The Chinese Centre for Disease Control and Prevention (CDC) officers later sought to dispel the rumor, noting that no traces of SARS-CoV-2 had been detected on salmon outside the market. But it was too late as the Weibo users were mostly convinced with conspiracy theories on how the virus had been exported from Norway through frozen salmon.
Conspiracy Theories Are All Over the Social Media
Many victims of the conspiracy theories on social media began speculating that the Coronavirus pandemic that began in the central Chinese city of Wuhan may have been imported from a foreign country. These theories support the Chinese government's claims that the SARS-CoV-2 may have originated outside their country.

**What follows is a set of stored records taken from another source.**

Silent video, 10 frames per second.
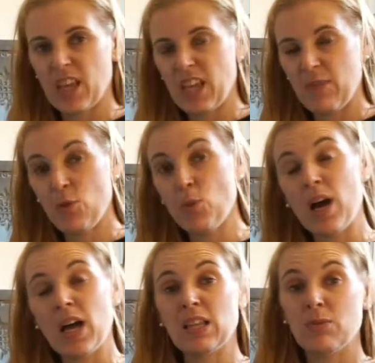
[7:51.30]
if you
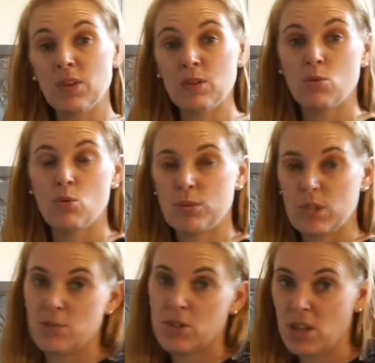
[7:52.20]
are living in a warm
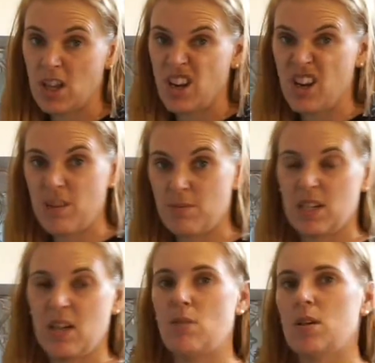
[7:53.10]
temperature like I am
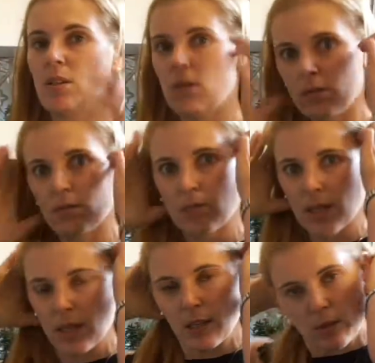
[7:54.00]
today where it's hot and
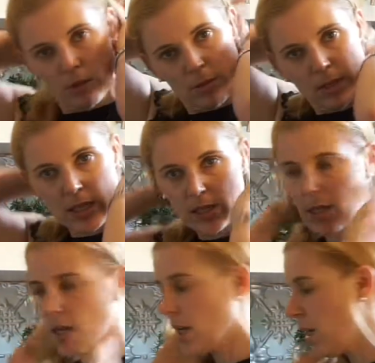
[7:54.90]
muggy and humid
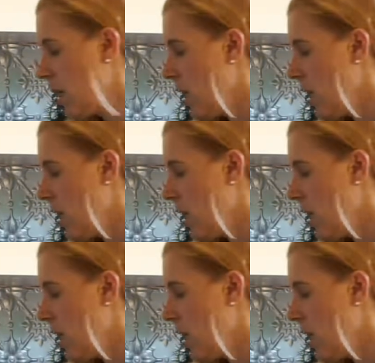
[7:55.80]
outside,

A user called Mydad on Chinese microblogging site Weibo wrote that "Coronavirus found on salmon: is that to say, the first case in Wuhan was also not from wild meat but imported seafood? Who first accused the Chinese of eating wild animal meat?"
When the state-run news organizations highlighted the fact that imported fish could be contaminated, grocery stores and restaurants removed all the salmons, while frozen fish was removed from several foreign grocers on Thursday in Beijing. The conspiracy theories even forced China's online marketplace Taobao to stop selling salmon.
It is a fact that social media in China is closely monitored by Chinese authorities. Earlier, there were several incidents when the government removed social media posts, criticizing or attacking the Chinese Communist Party. But now the posts related to conspiracy theories mostly left untouched on Weibo.
Last Sunday, Bill Gates was attacked in a post alleging that the virus may have leaked from a Chinese lab backed by the Microsoft co-founder. It was later deleted from the platform.
As per King-wa Fu, an associate professor at the University of Hong Kong's Journalism and Media Studies Centre, the conspiracy theories on Chinese social media are increasing day by day. But Fu said as the COVID-19 is unprecedented, such information "tends to circulate in times of uncertainty — not just in China but around the world."